У выхода из улицы на площадь, Платона обогнал Коська в шапчонке поддельного барашка, с бока шапка была разорвана, и над сафьяновым коськиным ухом торчал седой клок пеньки. Рядом с Коськой важно шагала девочка в белом пальто, в голубом, шерстяном чепце, на ее тоненьких ножках, высокие суконные галоши, должно быть, тяжелые, точно утюги, руки она сунула в кукольно маленькую муфту и шла подняв нос, щурясь.
— Куда?
— В цирк, — ответил Коська.
— Это сестра?
Утвердительно кивнув головою, Коська спросил:
— А кто еще?
— Как зовут?
— Она немоглухая.
— Говорится: глухонемая, — поправил Платон, но чья-то широкая спина, закрыв Коську, сказала басом:
— Хорошие погоды.
— Почему же — погоды? — задумался Платон, ощущая, как приятно мадера кружит голову. — Чепец, муфта и вообще весь костюм стоит денег. Откуда у Коськи деньги? Нет, нужно поговорить с Агатом; может-быть он делает деньги…
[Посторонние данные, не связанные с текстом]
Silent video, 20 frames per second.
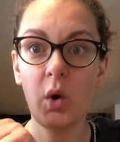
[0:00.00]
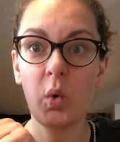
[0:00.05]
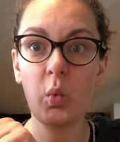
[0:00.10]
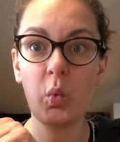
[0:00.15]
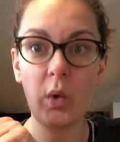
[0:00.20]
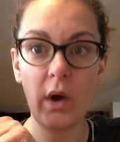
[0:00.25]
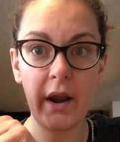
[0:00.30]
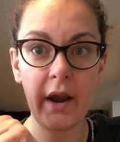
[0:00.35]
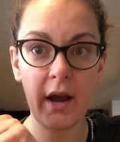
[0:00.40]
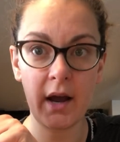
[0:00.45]

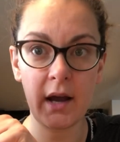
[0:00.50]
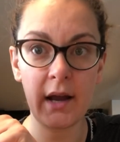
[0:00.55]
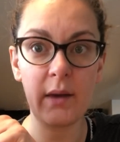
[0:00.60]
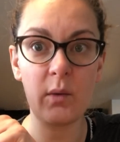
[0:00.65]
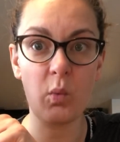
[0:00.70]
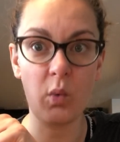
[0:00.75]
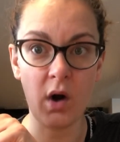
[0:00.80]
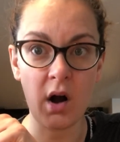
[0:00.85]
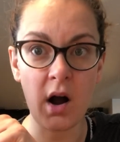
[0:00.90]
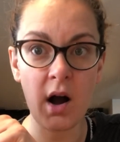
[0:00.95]
When I
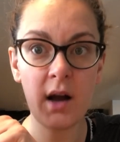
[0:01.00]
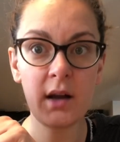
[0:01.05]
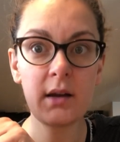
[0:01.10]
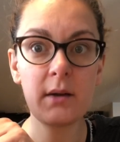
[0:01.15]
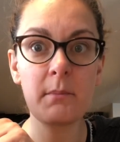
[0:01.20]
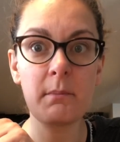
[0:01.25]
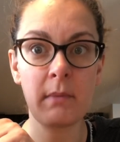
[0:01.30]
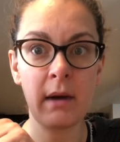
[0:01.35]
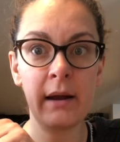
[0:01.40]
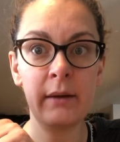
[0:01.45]

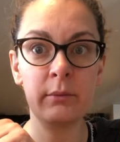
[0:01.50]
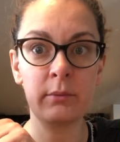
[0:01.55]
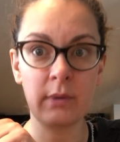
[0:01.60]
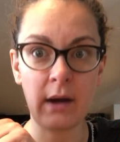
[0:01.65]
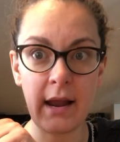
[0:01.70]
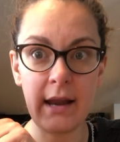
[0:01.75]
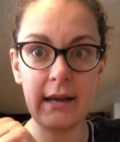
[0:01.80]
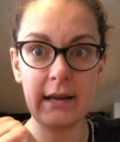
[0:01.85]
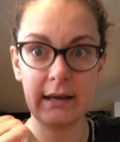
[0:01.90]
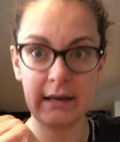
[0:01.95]
walk, my
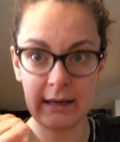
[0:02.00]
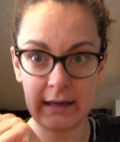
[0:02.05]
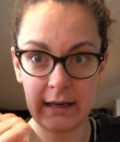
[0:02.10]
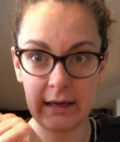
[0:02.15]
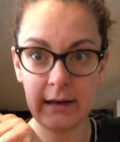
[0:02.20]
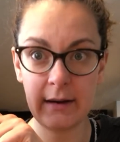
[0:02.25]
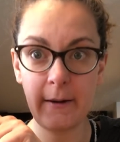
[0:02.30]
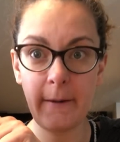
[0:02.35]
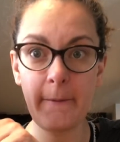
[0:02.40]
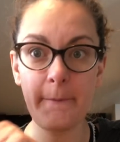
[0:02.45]
right
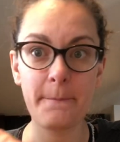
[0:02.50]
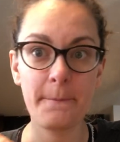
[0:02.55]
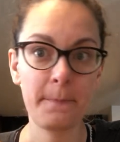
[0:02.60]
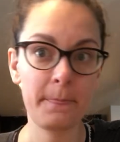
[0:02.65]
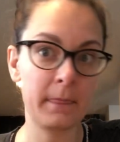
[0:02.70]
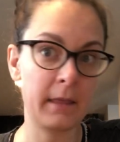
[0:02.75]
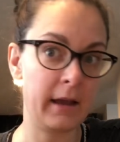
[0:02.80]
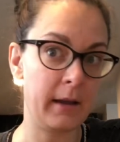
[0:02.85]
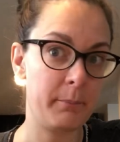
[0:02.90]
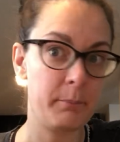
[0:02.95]
knee
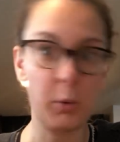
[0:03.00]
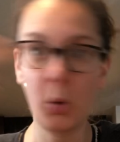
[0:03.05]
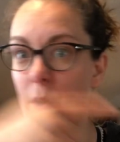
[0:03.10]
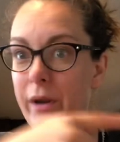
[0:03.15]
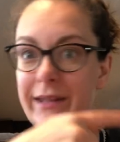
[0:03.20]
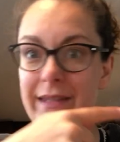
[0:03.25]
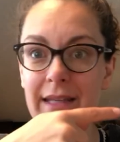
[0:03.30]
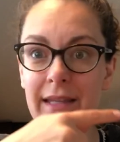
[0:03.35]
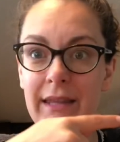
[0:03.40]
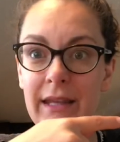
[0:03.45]
like
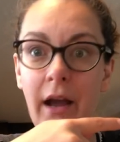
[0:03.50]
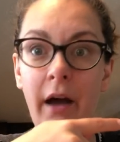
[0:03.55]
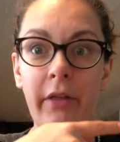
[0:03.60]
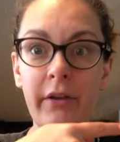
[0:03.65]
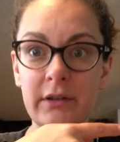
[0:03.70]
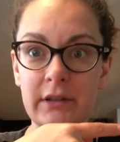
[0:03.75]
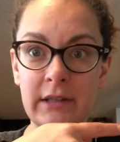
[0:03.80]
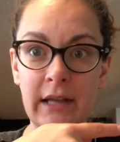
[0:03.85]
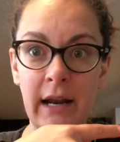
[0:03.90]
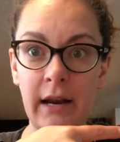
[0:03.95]
points at the
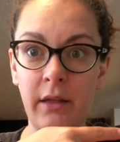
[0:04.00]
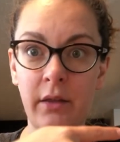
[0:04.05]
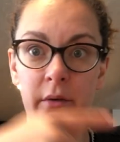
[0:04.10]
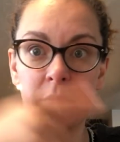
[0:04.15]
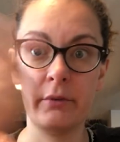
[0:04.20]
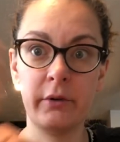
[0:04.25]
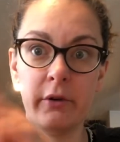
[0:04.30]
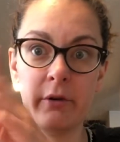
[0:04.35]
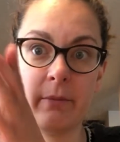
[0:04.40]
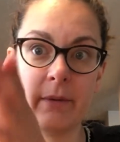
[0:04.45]
other side of the
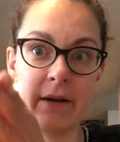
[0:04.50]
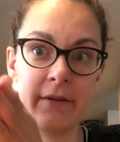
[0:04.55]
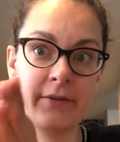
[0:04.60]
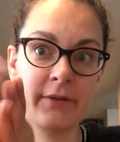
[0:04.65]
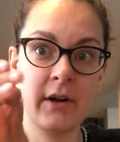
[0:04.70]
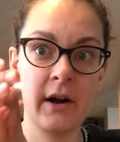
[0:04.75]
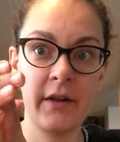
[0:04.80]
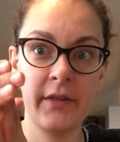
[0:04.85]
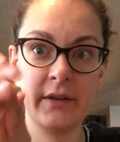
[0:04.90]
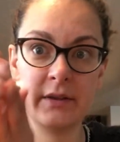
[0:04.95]
room. I've
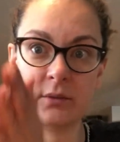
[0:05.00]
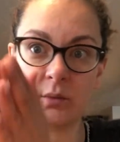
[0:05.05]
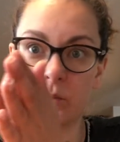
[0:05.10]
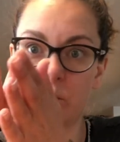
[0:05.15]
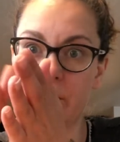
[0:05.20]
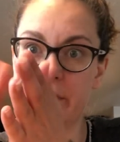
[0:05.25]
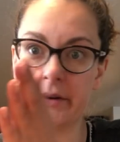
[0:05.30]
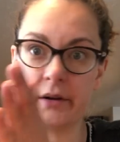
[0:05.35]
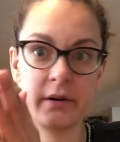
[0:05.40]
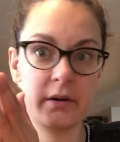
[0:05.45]
got this
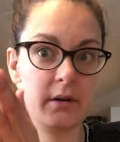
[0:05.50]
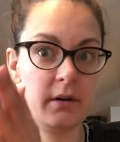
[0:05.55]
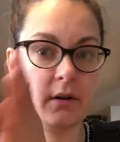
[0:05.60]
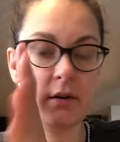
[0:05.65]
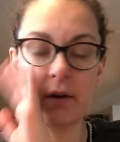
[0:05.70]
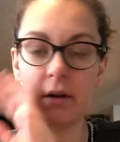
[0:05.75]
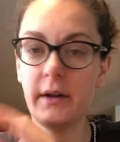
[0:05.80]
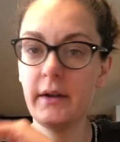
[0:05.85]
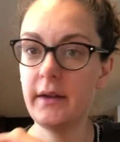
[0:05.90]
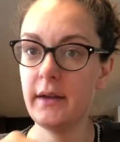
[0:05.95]
weird,
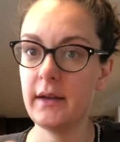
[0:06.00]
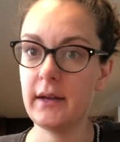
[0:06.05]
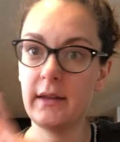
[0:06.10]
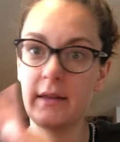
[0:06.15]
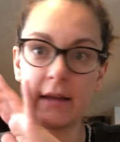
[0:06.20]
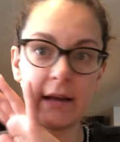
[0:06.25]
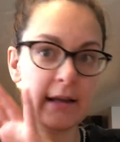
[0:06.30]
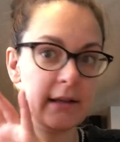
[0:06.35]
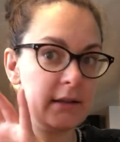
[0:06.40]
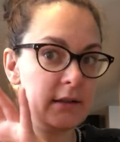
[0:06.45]

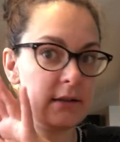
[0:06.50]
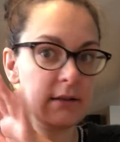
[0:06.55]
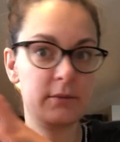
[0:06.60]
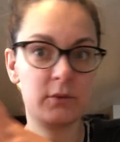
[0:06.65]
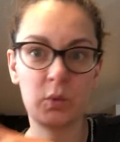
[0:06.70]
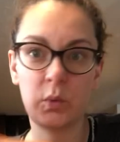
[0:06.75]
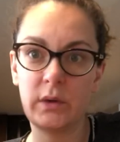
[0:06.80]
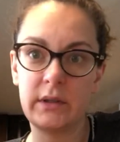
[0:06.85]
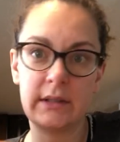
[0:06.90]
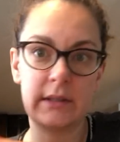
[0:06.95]
and that's
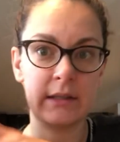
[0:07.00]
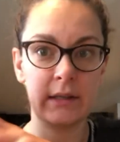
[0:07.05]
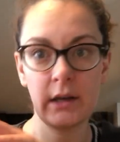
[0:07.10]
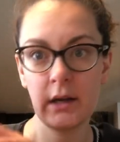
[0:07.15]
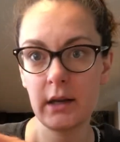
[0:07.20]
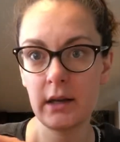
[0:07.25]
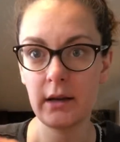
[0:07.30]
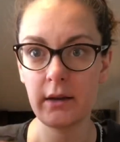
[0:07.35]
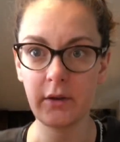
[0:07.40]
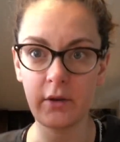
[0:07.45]
twisted
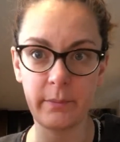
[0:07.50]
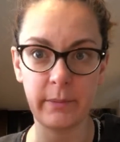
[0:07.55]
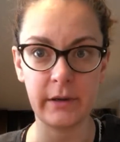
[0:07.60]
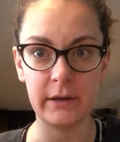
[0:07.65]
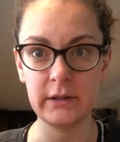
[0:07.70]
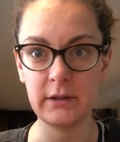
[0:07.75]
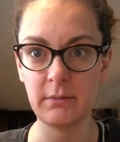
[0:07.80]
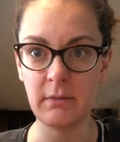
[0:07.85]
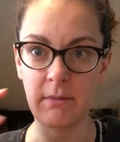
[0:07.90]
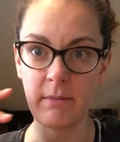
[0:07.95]
on other
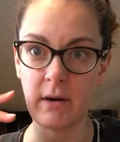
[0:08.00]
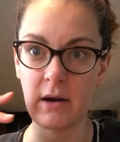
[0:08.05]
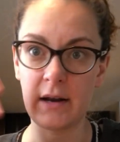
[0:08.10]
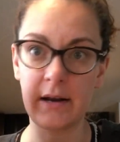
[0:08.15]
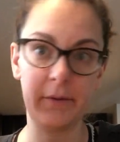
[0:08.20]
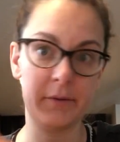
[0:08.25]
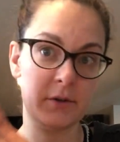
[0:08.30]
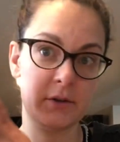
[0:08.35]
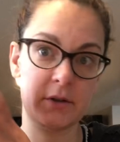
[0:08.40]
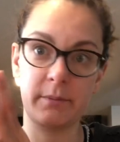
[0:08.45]
parts of my
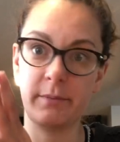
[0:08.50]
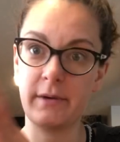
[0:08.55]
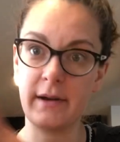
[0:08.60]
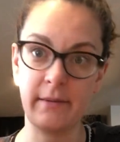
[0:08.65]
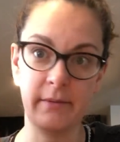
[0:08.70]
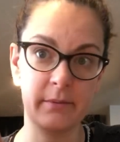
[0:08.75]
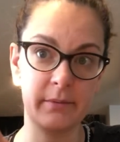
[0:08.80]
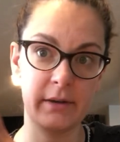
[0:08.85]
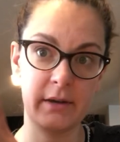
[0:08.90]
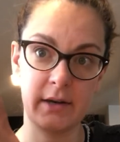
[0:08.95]
body, which are
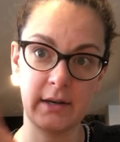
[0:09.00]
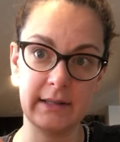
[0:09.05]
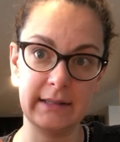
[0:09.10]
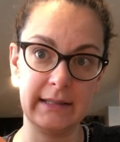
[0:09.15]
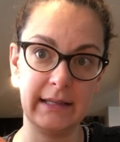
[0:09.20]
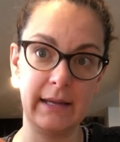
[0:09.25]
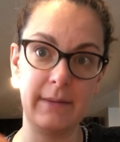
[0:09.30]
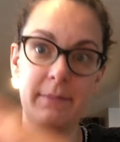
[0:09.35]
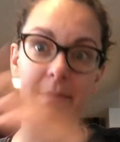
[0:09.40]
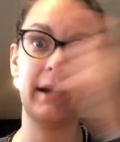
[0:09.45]
probably
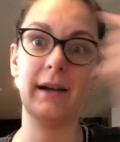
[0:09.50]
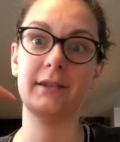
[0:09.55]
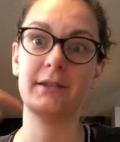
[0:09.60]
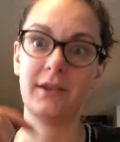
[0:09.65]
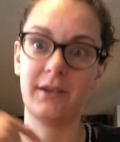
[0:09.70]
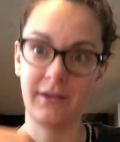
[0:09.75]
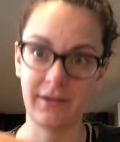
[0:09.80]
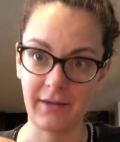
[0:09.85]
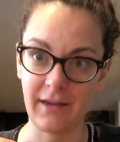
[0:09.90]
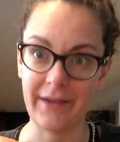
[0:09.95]
causing impact
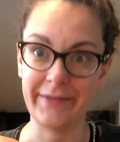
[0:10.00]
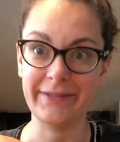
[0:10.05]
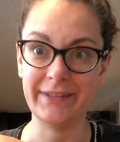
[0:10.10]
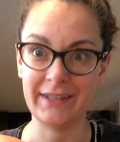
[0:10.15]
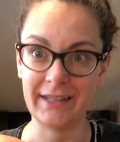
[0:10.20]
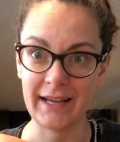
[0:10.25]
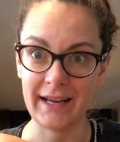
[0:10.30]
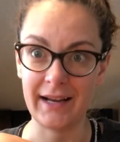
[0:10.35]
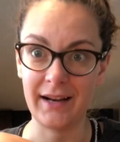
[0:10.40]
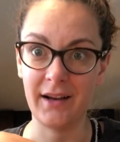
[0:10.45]
on the left
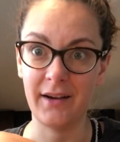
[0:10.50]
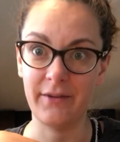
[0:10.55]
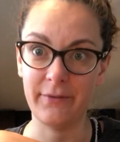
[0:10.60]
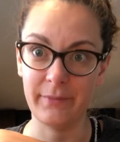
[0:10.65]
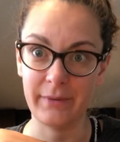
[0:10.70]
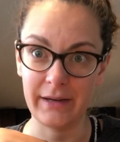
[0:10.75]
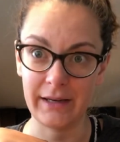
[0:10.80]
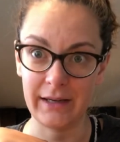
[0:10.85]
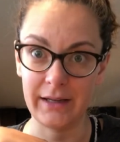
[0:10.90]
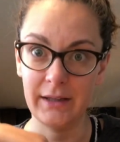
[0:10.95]
side of
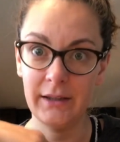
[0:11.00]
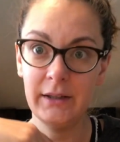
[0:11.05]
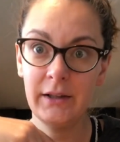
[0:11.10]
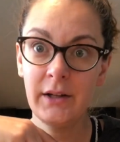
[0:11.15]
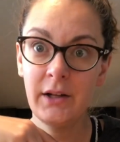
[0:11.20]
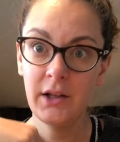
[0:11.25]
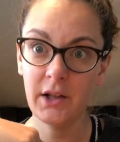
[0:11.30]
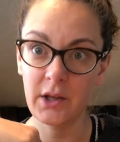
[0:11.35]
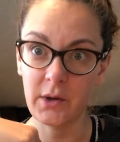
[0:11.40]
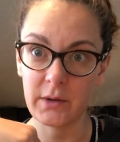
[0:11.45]
my
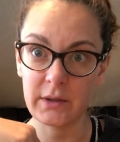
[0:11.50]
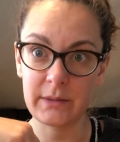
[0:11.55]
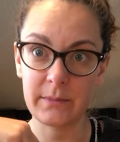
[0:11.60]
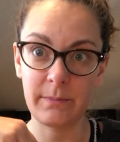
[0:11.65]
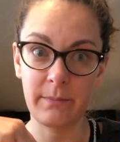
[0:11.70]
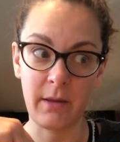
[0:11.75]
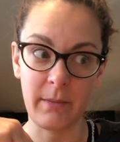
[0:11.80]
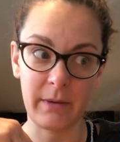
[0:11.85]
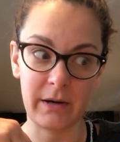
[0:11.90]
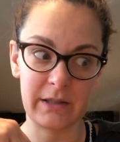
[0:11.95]
lower
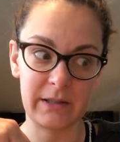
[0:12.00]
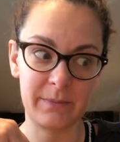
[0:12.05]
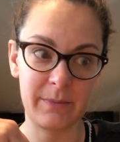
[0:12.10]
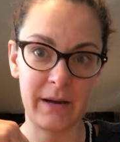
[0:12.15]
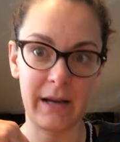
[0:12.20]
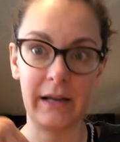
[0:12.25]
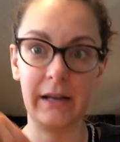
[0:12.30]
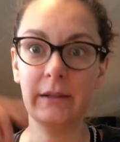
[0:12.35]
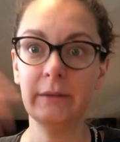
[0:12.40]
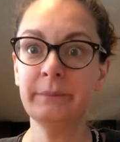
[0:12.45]
lumbar
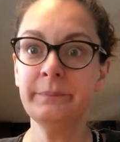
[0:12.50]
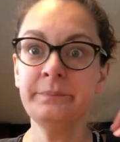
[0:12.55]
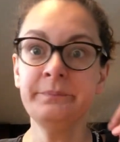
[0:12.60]
spine.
В цирк итти не хотелось, там было скучно, а знаменитый актер Стрельский, похожий на осетра, кричал как полицейский пристав на базаре:
— Пойду домой и сочиню стихи.
Платон зашел в магазин, купил четверть фунта халвы, десяток сухарей, лимон и через полчаса был дома, в тепле, в привычном запахе меди и в тишине; спокойное течение ее отсчитывали маятники.
— Чмок-чок, чвак-чок.
Вскипятив самовар, он сел к столу с карандашом в руках, положив пред собою лист чистой бумаги и «Новейший модный песенник», книгу весьма полезную для начинающих поэтов, — в ней можно найти множество рифм.
Прихлебывая чай, стукая пальцем по лбу, он жевал халву, зубы его вязли в крепком соединении конфетной муки, мела, сахара и рыбьего клея, а халва подсказывала: Бова, слова, голова, но все это, не укладываясь в строки, торчало в голове точно гвозди в кармане. Но, как-то внезапно, сразу он написал:
Сижу один, пью чай с халвой,
Так провожу я вечер свой
И так, однажды поутру,
Наверно я, один, умру.
Он отрадно вздохнул, это уж были настоящие стихи, потому что грустные. Но больше он не успел ничего написать: в дверь, со двора бойко постучали, явился Агат и с ним нахал из ресторана, остробородый, с усиками точно стрелки часов в два рубля семьдесят пять.
— Покорский, — сказал он, протянув руку Платону, — Кароль Покорский.
Агат, не раздеваясь, взял со стола бумагу и удивленно мигнул:
— Ах, вот как, — стихи? Смотри-ка, — стихи!
Покорский провел по строчкам концом бородки и сказал решающим голосом:
— Это очень хорошо, понимаешь?
— Очень, очень…
Агат вынул из кармана пальто бутылку, овальную коробку рахат-лукума, сбросил пальто на постель Платона и сел к столу, оживленно любезно говоря:
— Гуляли, гуляли, — дьявольски холодно! Покорский приглашает к девочкам, греться, — ба! думаю я — зайдем-ка за Ереминым, возьмем его, монаха; почему это так: мы — грешим, а он — не хочет? Это неправильно. Кстати напьемся чаю, угостим его сладким, я заметил: вы любите рахат-лукум, у вас турецкий вкус, — угощайтесь!
— Покорно благодарю, — сказал Платон, радостно удивленный милой, дружеской болтовней Агата; эта болтовня тотчас убедила его, что Грек передал Агату его согласие вступить в денежное дело, и вот Агат пришел, чтоб окончательно переговорить об этом. Разумеется, это — так.
Агат улыбался, казалось, что каждое слово его улыбается, а Покорский молча пил чай и посматривал колкими глазами в лицо Платона, в потолок, в угол, где печь разинула темную пасть. Глаза его были глубоко забиты в сухое лицо, как шляпки машинных гвоздей в мягкое дерево, например, в липу. Он искусно, тихонько отбивая пальцами левой руки такт, насвистывал трогательный марш Ендржиевского и — странно! — грустная мелодия, провожавшая кого-то далеко и, может-быть, навсегда, не мешала веселому журчанию речей милейшего Агата; он влюбленно смотрел на Платона и сеял мягкие слова.